(Beginning of Provided information)
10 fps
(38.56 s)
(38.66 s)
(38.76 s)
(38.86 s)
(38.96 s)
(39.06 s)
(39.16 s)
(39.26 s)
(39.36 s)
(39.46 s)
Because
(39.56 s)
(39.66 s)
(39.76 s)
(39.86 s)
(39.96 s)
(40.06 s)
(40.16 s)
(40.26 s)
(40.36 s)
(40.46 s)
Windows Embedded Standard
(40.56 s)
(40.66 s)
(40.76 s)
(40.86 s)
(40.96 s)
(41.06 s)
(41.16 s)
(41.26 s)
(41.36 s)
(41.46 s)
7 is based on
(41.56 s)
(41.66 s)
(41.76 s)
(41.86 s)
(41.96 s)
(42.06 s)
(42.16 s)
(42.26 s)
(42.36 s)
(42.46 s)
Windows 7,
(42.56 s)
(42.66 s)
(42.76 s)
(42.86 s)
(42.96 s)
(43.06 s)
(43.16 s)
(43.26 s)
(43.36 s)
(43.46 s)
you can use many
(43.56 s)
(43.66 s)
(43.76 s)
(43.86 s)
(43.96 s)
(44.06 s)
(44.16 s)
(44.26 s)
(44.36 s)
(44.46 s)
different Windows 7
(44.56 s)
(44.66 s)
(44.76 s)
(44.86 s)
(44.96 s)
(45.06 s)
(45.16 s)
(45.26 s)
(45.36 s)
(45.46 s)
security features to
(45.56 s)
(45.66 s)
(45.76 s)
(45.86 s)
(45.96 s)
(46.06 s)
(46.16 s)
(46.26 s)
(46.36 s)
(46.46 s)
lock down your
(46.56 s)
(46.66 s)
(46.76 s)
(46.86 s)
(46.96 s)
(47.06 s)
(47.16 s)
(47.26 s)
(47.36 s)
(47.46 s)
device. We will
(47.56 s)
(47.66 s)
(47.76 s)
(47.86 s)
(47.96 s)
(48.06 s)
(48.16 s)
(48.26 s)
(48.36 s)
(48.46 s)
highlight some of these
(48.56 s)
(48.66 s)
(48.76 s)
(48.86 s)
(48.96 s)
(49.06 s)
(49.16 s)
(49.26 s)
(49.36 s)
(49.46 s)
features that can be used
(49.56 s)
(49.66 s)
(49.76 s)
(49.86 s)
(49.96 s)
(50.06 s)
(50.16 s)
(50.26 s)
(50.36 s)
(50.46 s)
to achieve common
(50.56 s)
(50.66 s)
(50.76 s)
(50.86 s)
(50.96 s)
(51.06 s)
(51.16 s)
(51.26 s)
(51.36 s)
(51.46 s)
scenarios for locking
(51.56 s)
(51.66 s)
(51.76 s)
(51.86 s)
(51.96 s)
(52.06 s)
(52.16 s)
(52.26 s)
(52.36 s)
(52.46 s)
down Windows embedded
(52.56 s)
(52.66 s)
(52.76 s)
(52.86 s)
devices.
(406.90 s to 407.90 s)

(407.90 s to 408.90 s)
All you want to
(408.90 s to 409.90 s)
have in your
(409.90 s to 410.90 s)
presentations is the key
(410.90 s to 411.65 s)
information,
(End of Provided information)
* [What you are asked to do]: Line by line, retype all the entries exactly as they are shown.

* [Response to this exercise]:
10 fps
(38.56 s)
(38.66 s)
(38.76 s)
(38.86 s)
(38.96 s)
(39.06 s)
(39.16 s)
(39.26 s)
(39.36 s)
(39.46 s)
Because
(39.56 s)
(39.66 s)
(39.76 s)
(39.86 s)
(39.96 s)
(40.06 s)
(40.16 s)
(40.26 s)
(40.36 s)
(40.46 s)
Windows Embedded Standard
(40.56 s)
(40.66 s)
(40.76 s)
(40.86 s)
(40.96 s)
(41.06 s)
(41.16 s)
(41.26 s)
(41.36 s)
(41.46 s)
7 is based on
(41.56 s)
(41.66 s)
(41.76 s)
(41.86 s)
(41.96 s)
(42.06 s)
(42.16 s)
(42.26 s)
(42.36 s)
(42.46 s)
Windows 7,
(42.56 s)
(42.66 s)
(42.76 s)
(42.86 s)
(42.96 s)
(43.06 s)
(43.16 s)
(43.26 s)
(43.36 s)
(43.46 s)
you can use many
(43.56 s)
(43.66 s)
(43.76 s)
(43.86 s)
(43.96 s)
(44.06 s)
(44.16 s)
(44.26 s)
(44.36 s)
(44.46 s)
different Windows 7
(44.56 s)
(44.66 s)
(44.76 s)
(44.86 s)
(44.96 s)
(45.06 s)
(45.16 s)
(45.26 s)
(45.36 s)
(45.46 s)
security features to
(45.56 s)
(45.66 s)
(45.76 s)
(45.86 s)
(45.96 s)
(46.06 s)
(46.16 s)
(46.26 s)
(46.36 s)
(46.46 s)
lock down your
(46.56 s)
(46.66 s)
(46.76 s)
(46.86 s)
(46.96 s)
(47.06 s)
(47.16 s)
(47.26 s)
(47.36 s)
(47.46 s)
device. We will
(47.56 s)
(47.66 s)
(47.76 s)
(47.86 s)
(47.96 s)
(48.06 s)
(48.16 s)
(48.26 s)
(48.36 s)
(48.46 s)
highlight some of these
(48.56 s)
(48.66 s)
(48.76 s)
(48.86 s)
(48.96 s)
(49.06 s)
(49.16 s)
(49.26 s)
(49.36 s)
(49.46 s)
features that can be used
(49.56 s)
(49.66 s)
(49.76 s)
(49.86 s)
(49.96 s)
(50.06 s)
(50.16 s)
(50.26 s)
(50.36 s)
(50.46 s)
to achieve common
(50.56 s)
(50.66 s)
(50.76 s)
(50.86 s)
(50.96 s)
(51.06 s)
(51.16 s)
(51.26 s)
(51.36 s)
(51.46 s)
scenarios for locking
(51.56 s)
(51.66 s)
(51.76 s)
(51.86 s)
(51.96 s)
(52.06 s)
(52.16 s)
(52.26 s)
(52.36 s)
(52.46 s)
down Windows embedded
(52.56 s)
(52.66 s)
(52.76 s)
(52.86 s)
devices.
(406.90 s to 407.90 s)

(407.90 s to 408.90 s)
All you want to
(408.90 s to 409.90 s)
have in your
(409.90 s to 410.90 s)
presentations is the key
(410.90 s to 411.65 s)
information,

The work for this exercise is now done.